Records drawn from a dataset
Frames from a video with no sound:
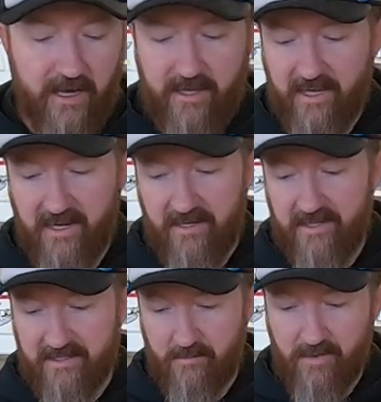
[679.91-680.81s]
got to get
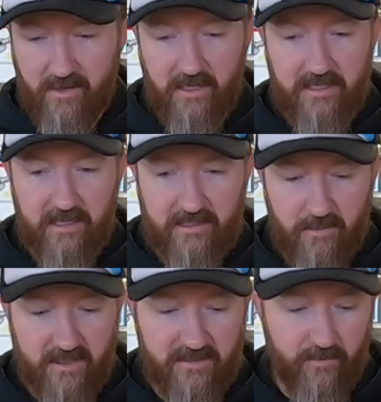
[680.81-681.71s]
into some pretty
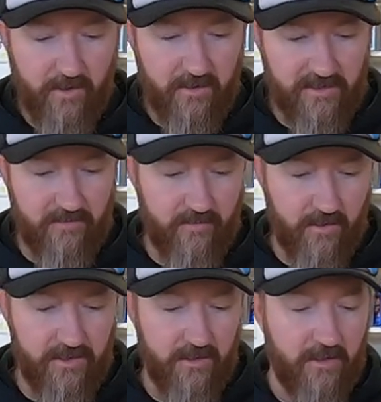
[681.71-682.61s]
expensive wheels,
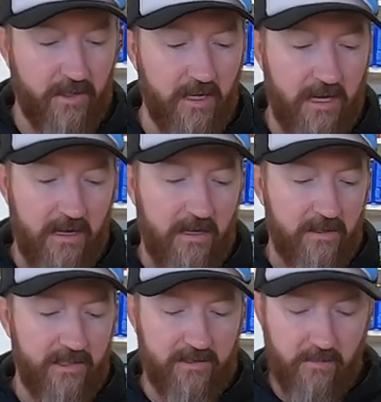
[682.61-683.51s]
unfortunately.
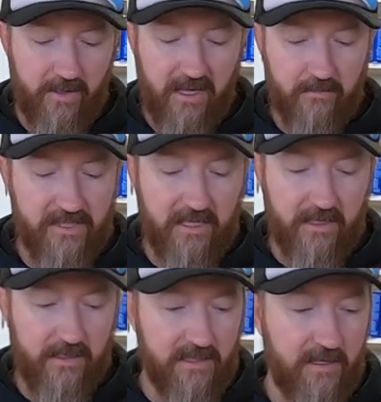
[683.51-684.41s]
These are
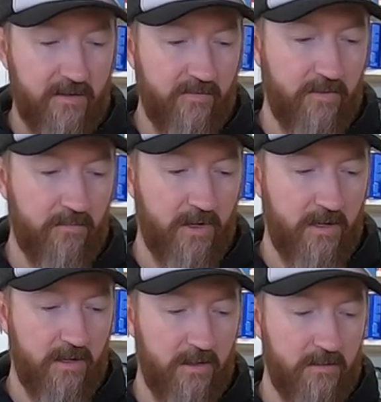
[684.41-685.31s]
PMTs from
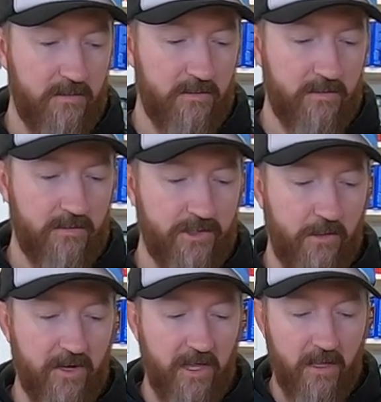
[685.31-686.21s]
uh,
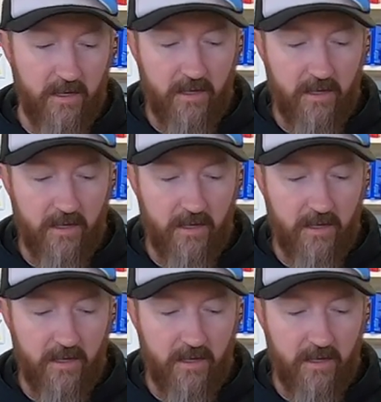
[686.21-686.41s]
Germany,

## What is expected:
Please retype, exactly and only, the lines from the one holding "[681.71-682.61s]" to the end of the entries, both ends included, without any pictures.

## Result below:
[681.71-682.61s]
expensive wheels,
[682.61-683.51s]
unfortunately.
[683.51-684.41s]
These are
[684.41-685.31s]
PMTs from
[685.31-686.21s]
uh,
[686.21-686.41s]
Germany,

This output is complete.